# Task to carry out
Make an exact copy of the records that follow, with each picture omitted.

■ ■ ■ ■ ■ ■ ■

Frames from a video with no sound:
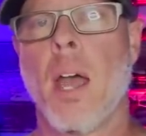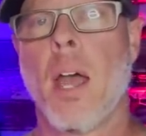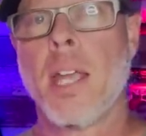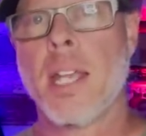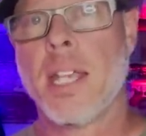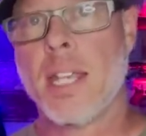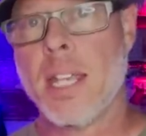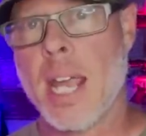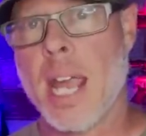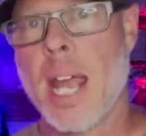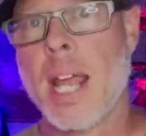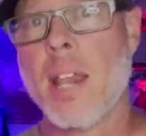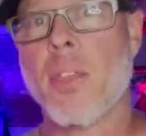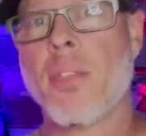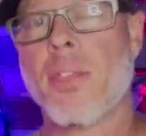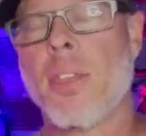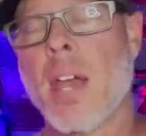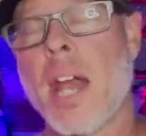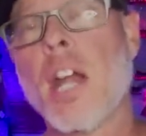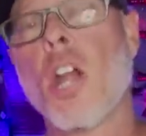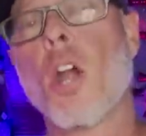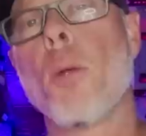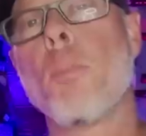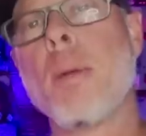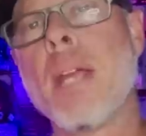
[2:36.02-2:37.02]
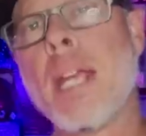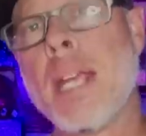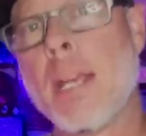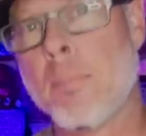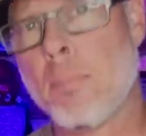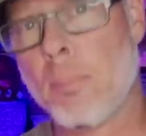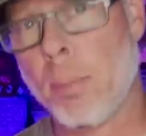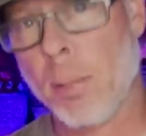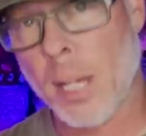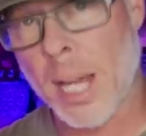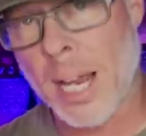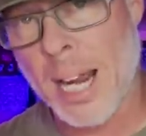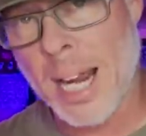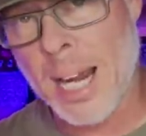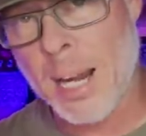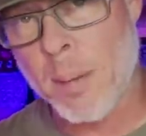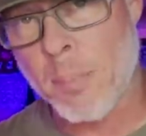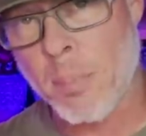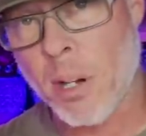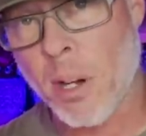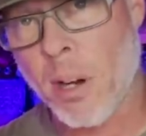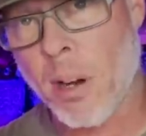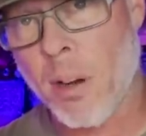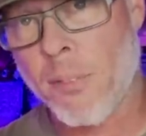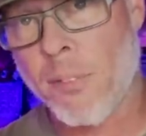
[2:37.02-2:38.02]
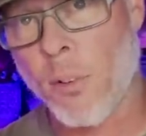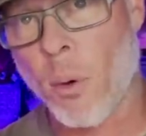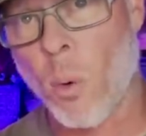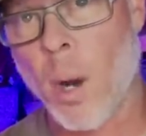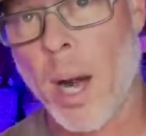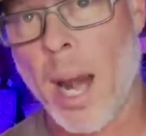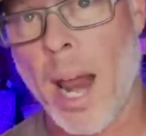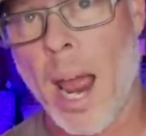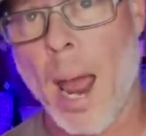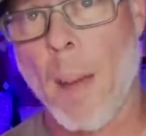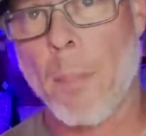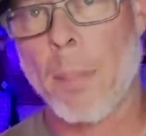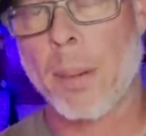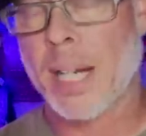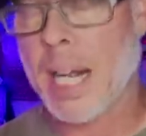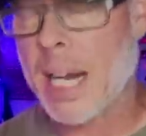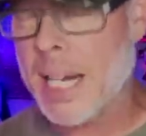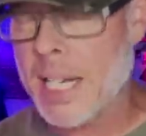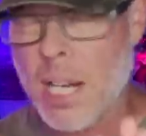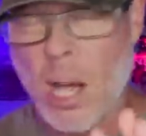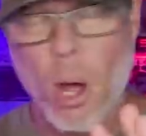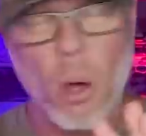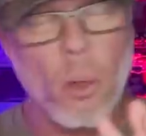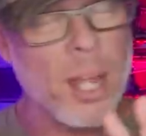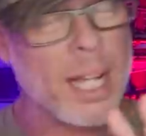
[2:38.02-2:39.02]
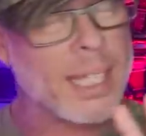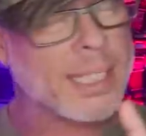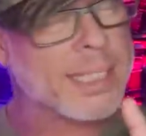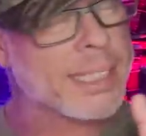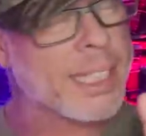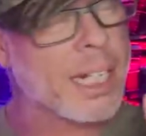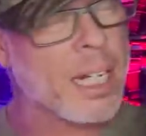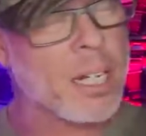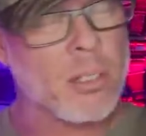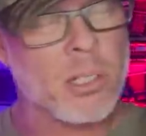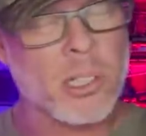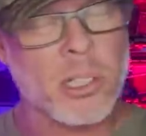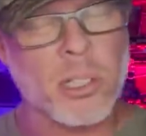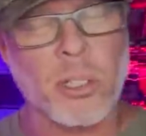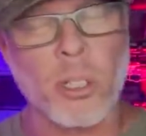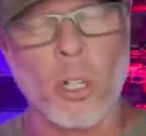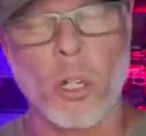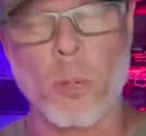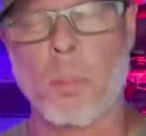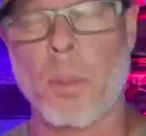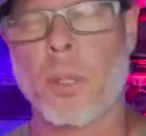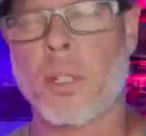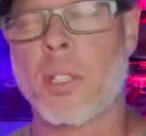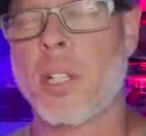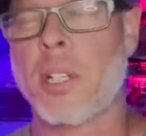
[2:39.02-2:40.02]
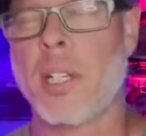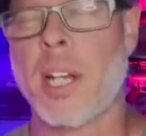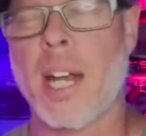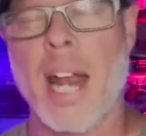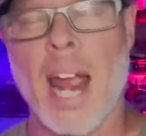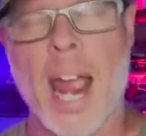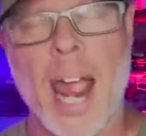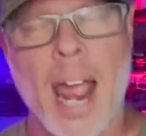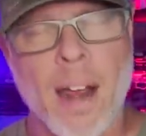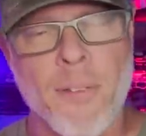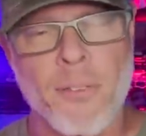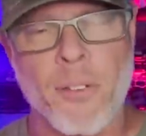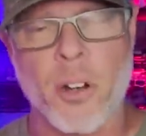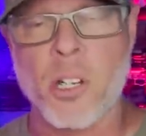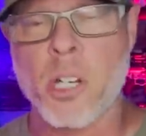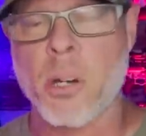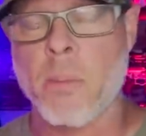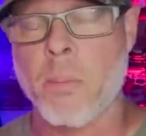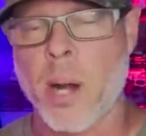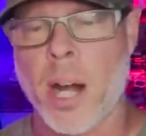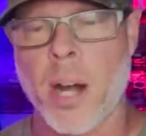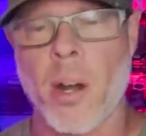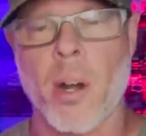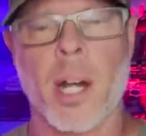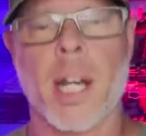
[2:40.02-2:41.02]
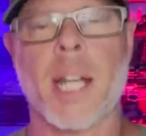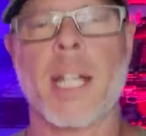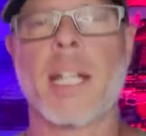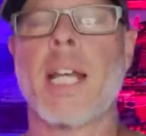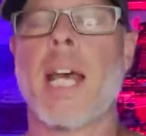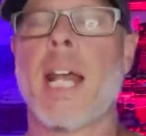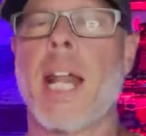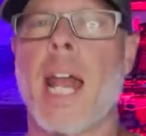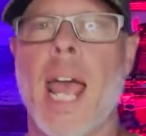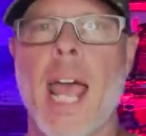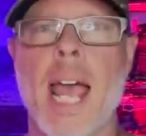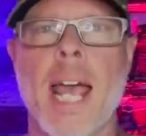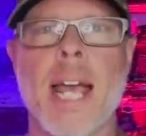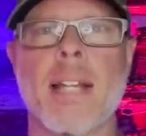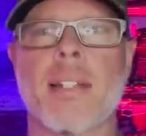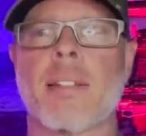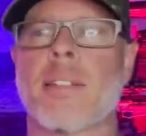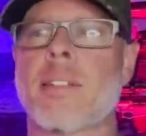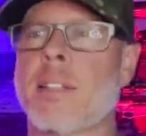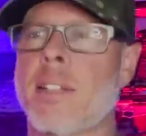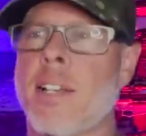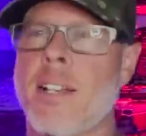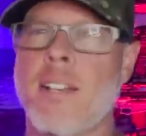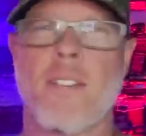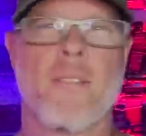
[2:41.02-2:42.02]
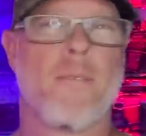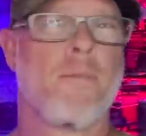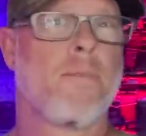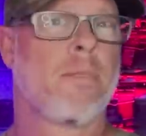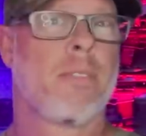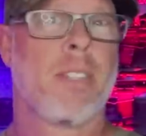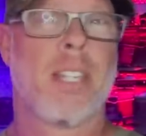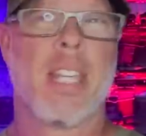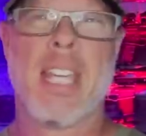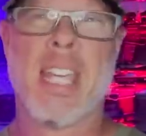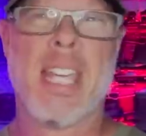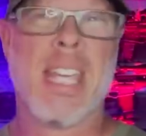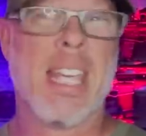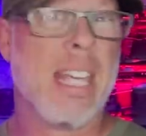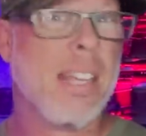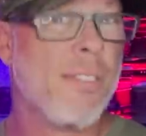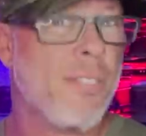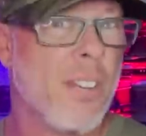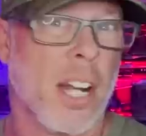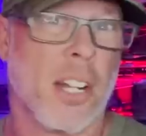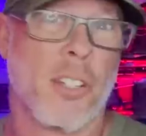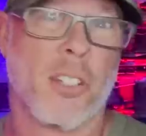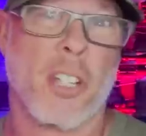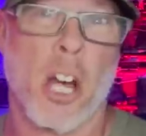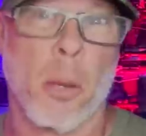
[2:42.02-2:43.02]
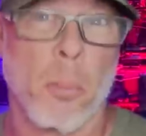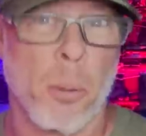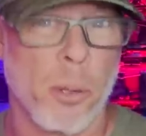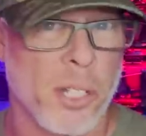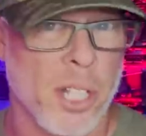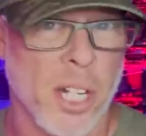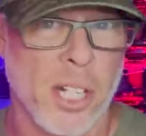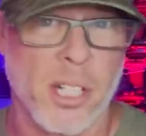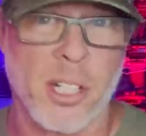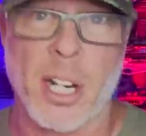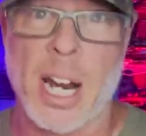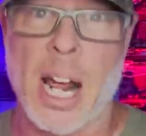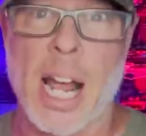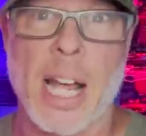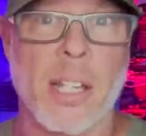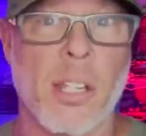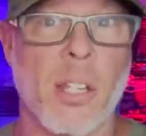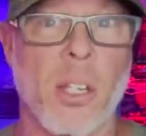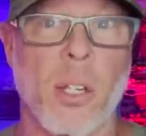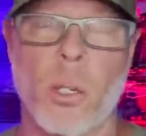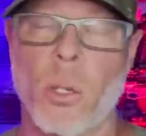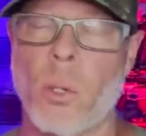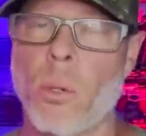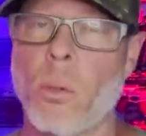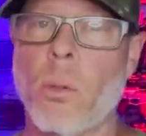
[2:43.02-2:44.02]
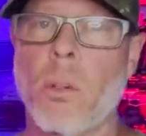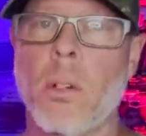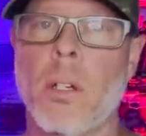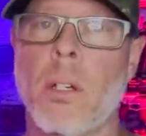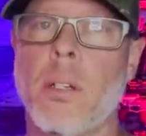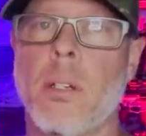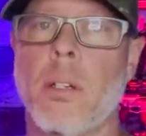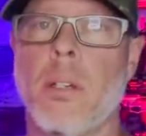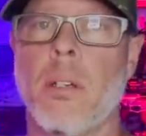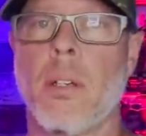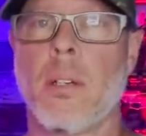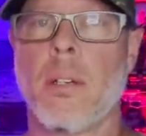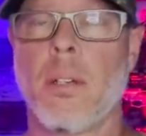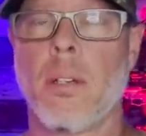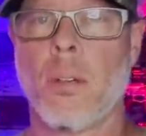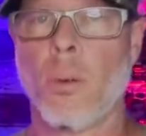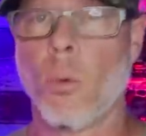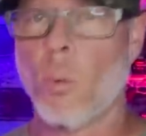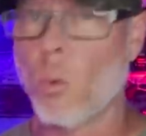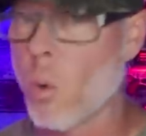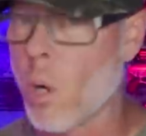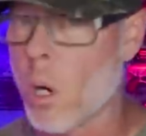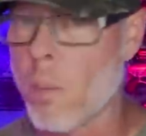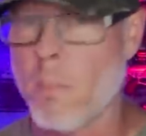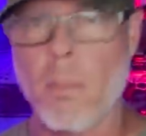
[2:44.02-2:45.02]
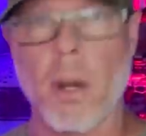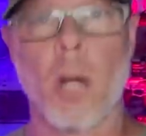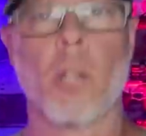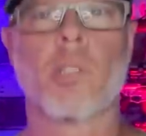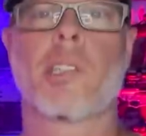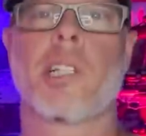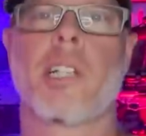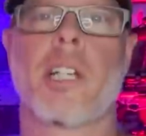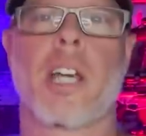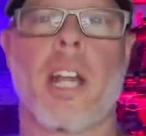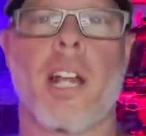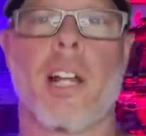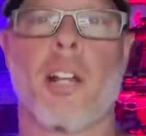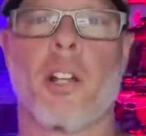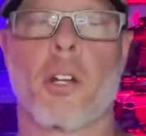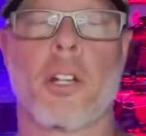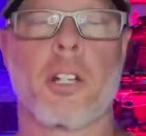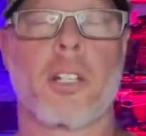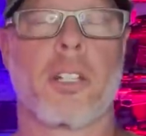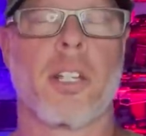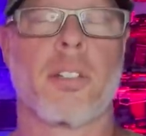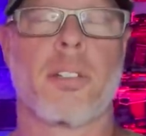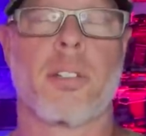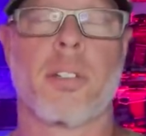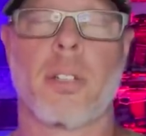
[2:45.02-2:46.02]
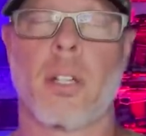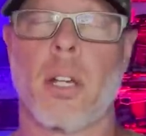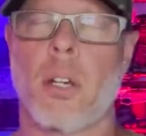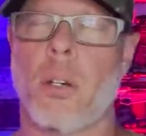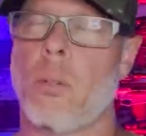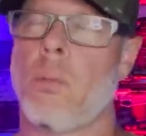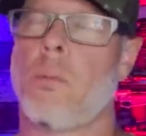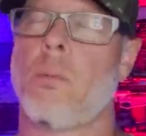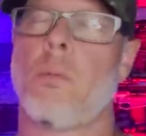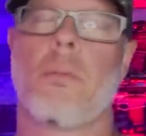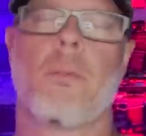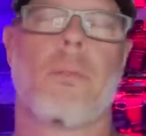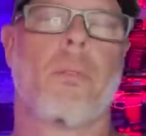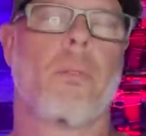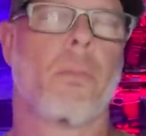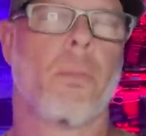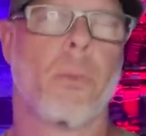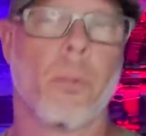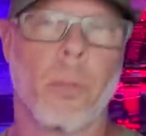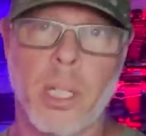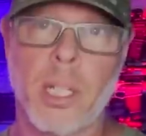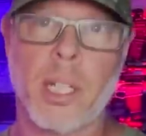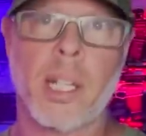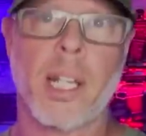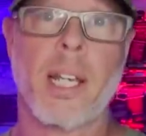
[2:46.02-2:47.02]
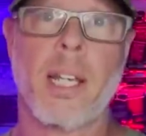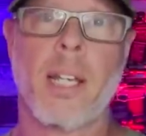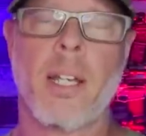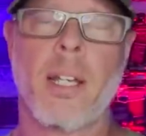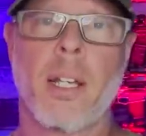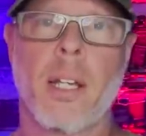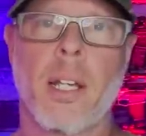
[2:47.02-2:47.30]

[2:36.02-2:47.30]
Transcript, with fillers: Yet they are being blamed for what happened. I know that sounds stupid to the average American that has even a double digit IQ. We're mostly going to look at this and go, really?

■ ■ ■ ■ ■ ■ ■

# Written solution
Frames from a video with no sound:
[2:36.02-2:37.02]
[2:37.02-2:38.02]
[2:38.02-2:39.02]
[2:39.02-2:40.02]
[2:40.02-2:41.02]
[2:41.02-2:42.02]
[2:42.02-2:43.02]
[2:43.02-2:44.02]
[2:44.02-2:45.02]
[2:45.02-2:46.02]
[2:46.02-2:47.02]
[2:47.02-2:47.30]

[2:36.02-2:47.30]
Transcript, with fillers: Yet they are being blamed for what happened. I know that sounds stupid to the average American that has even a double digit IQ. We're mostly going to look at this and go, really?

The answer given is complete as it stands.